WHAT YOU ARE ASKED TO DO → The records are to be copied from the line that contains "[0:00.00-0:00.20]" through their last line, word for word, with every picture left out.

[Records from a collection]
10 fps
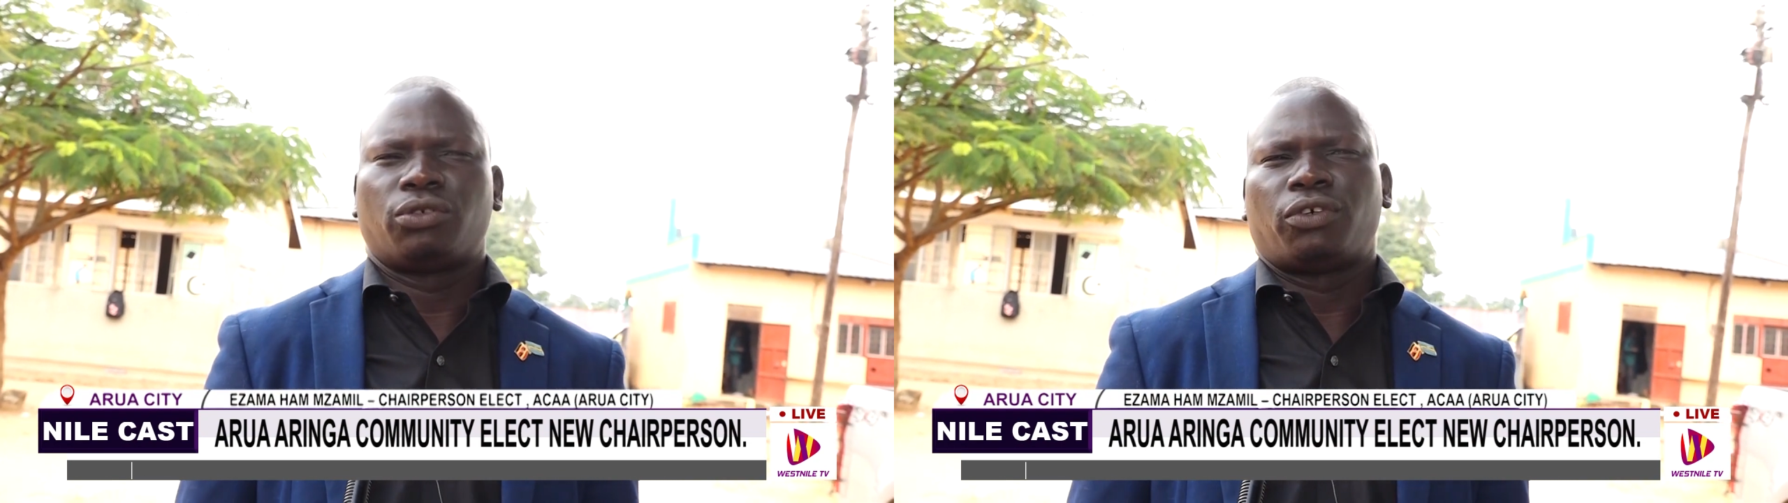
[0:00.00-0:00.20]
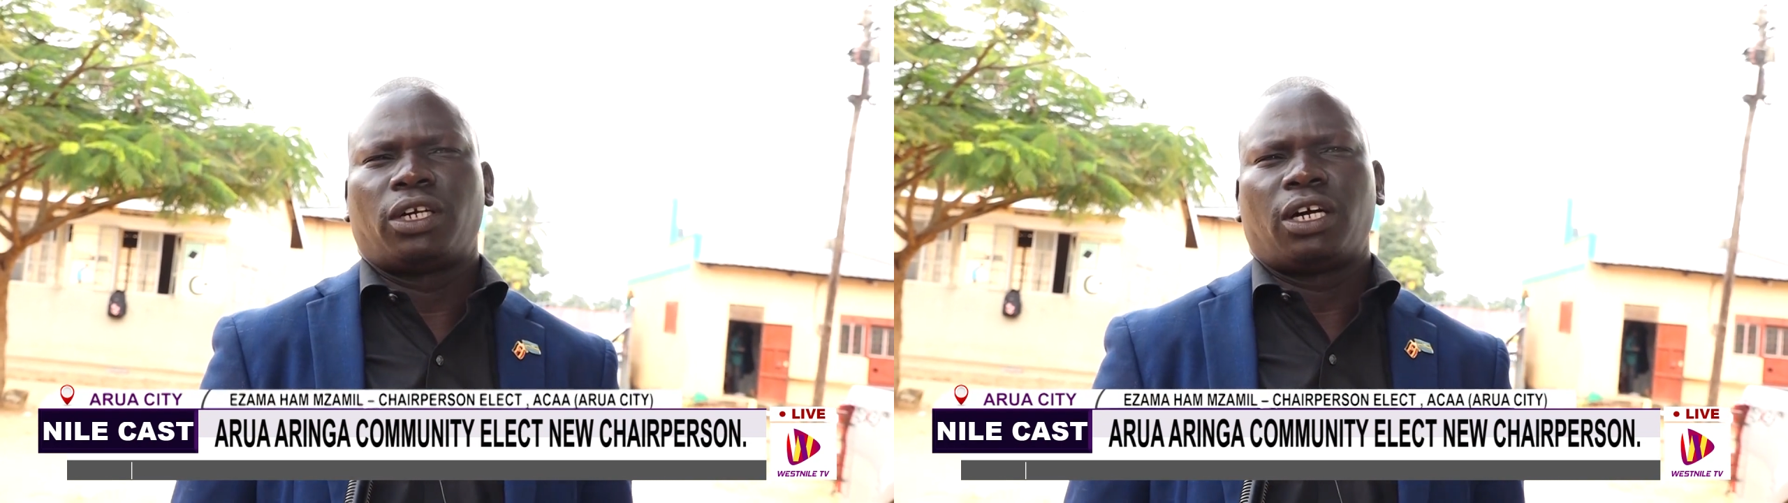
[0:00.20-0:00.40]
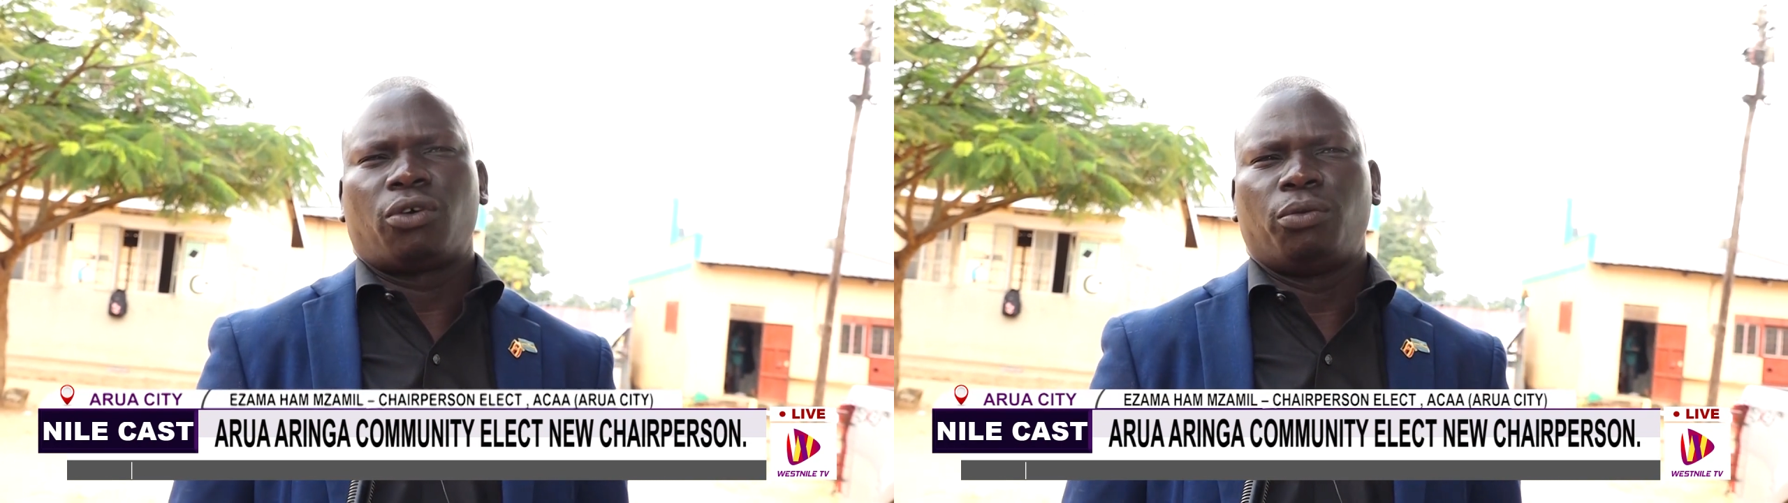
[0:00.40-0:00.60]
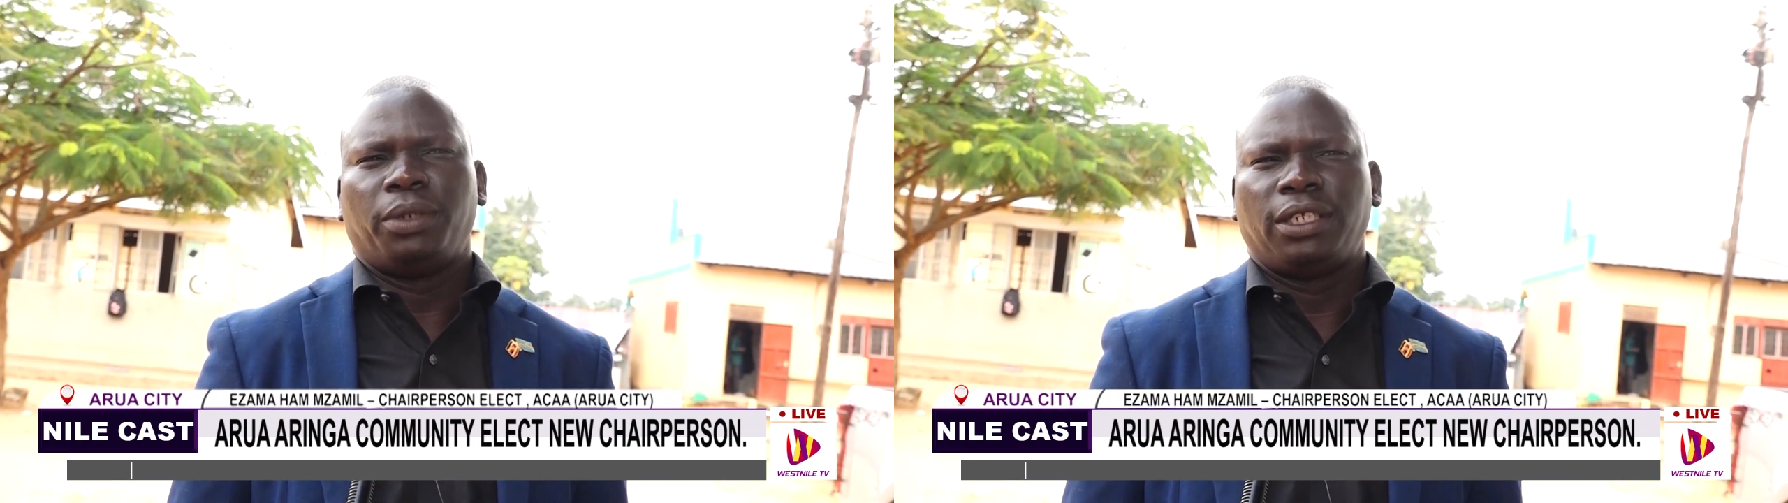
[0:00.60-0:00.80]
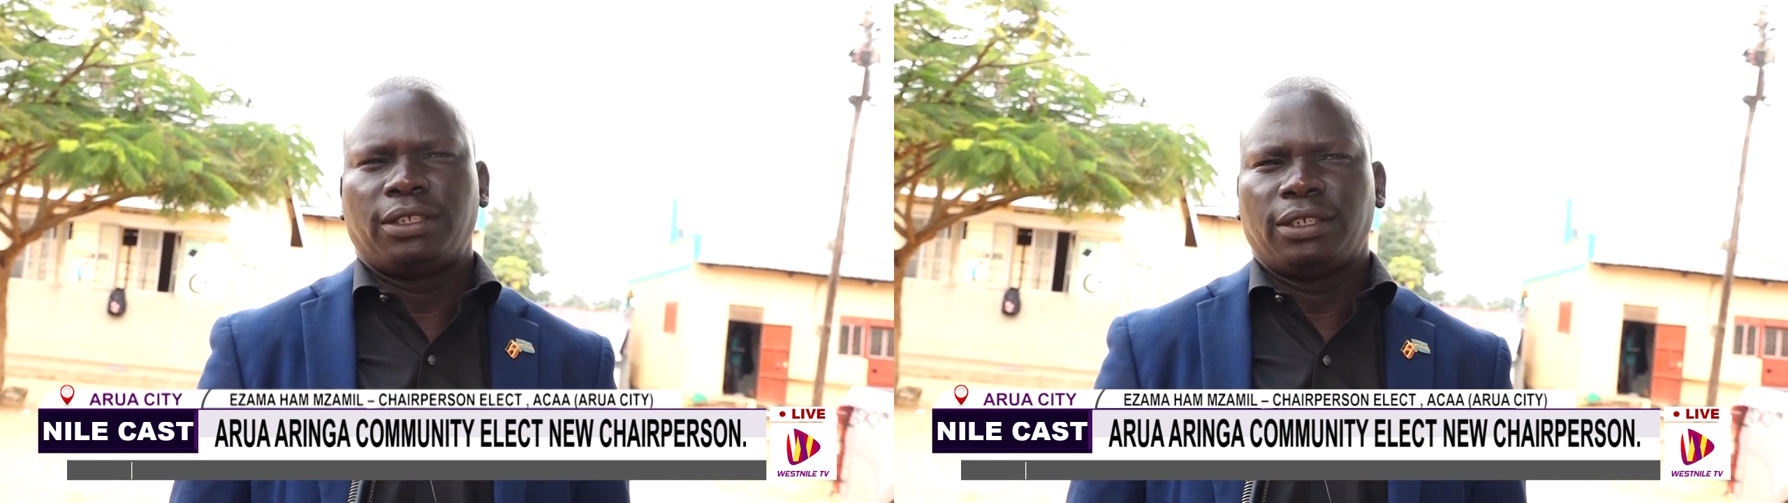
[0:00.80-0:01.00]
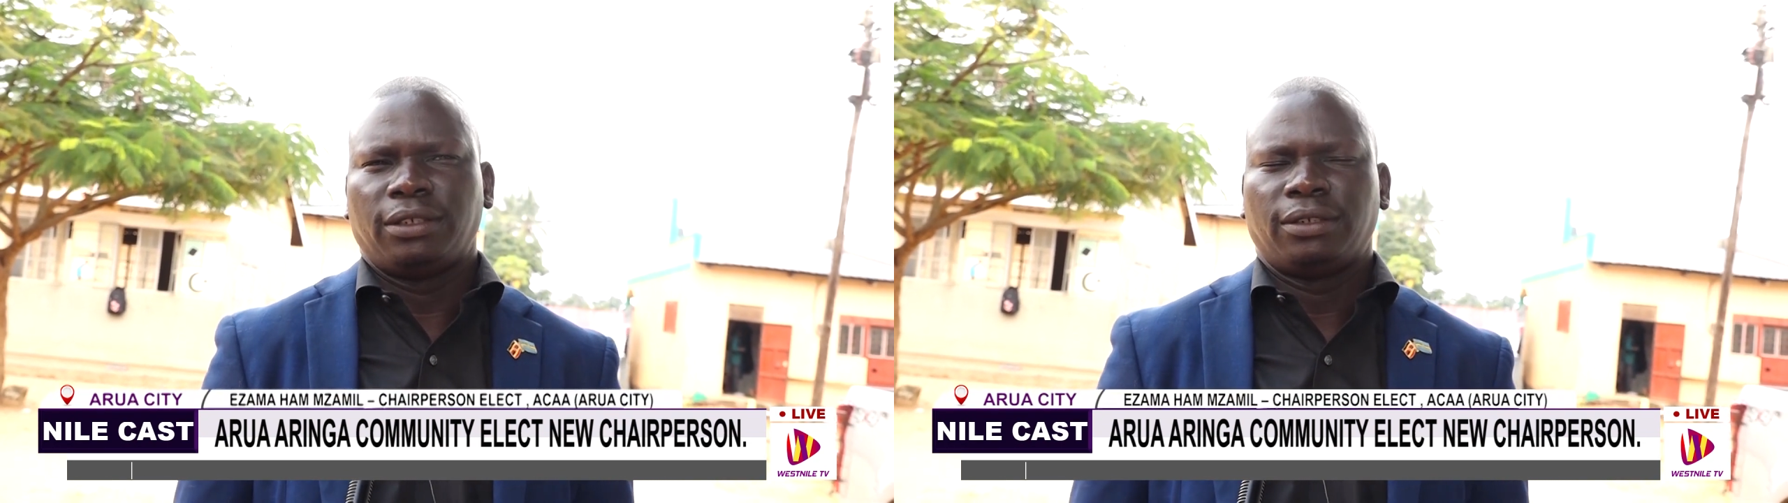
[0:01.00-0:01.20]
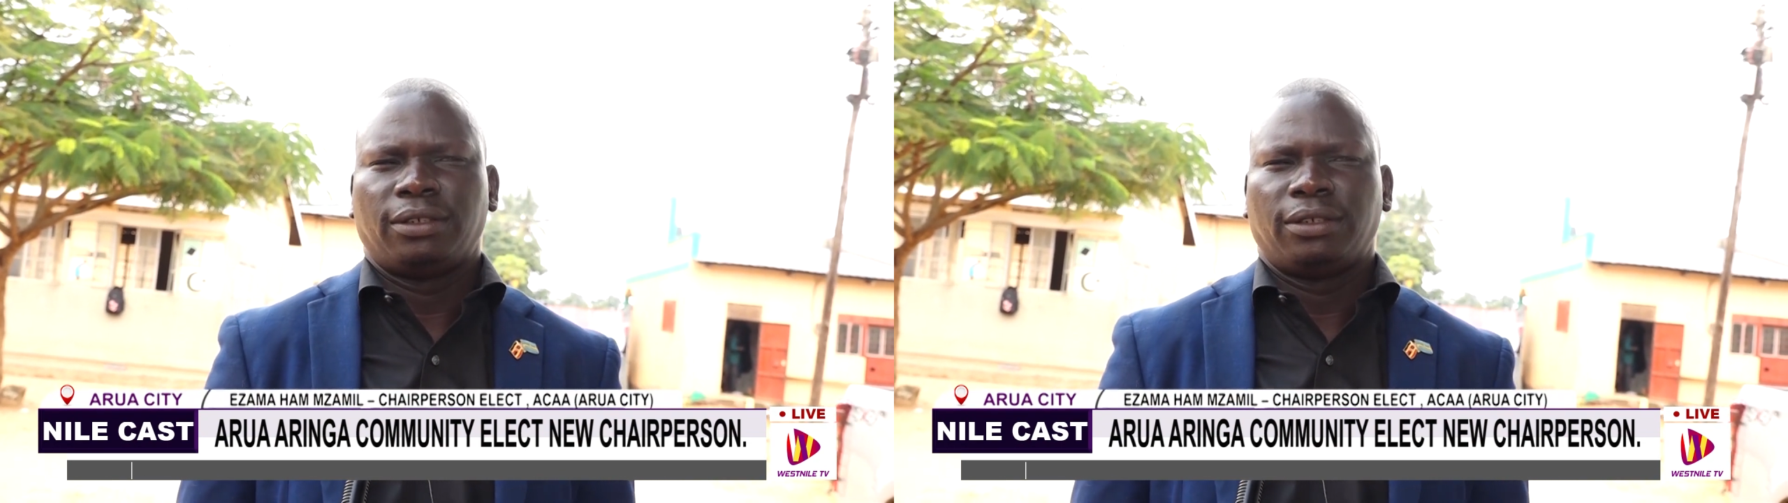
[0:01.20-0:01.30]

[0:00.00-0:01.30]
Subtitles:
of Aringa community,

WRITTEN SOLUTION →
[0:00.00-0:00.20]
[0:00.20-0:00.40]
[0:00.40-0:00.60]
[0:00.60-0:00.80]
[0:00.80-0:01.00]
[0:01.00-0:01.20]
[0:01.20-0:01.30]

[0:00.00-0:01.30]
Subtitles:
of Aringa community,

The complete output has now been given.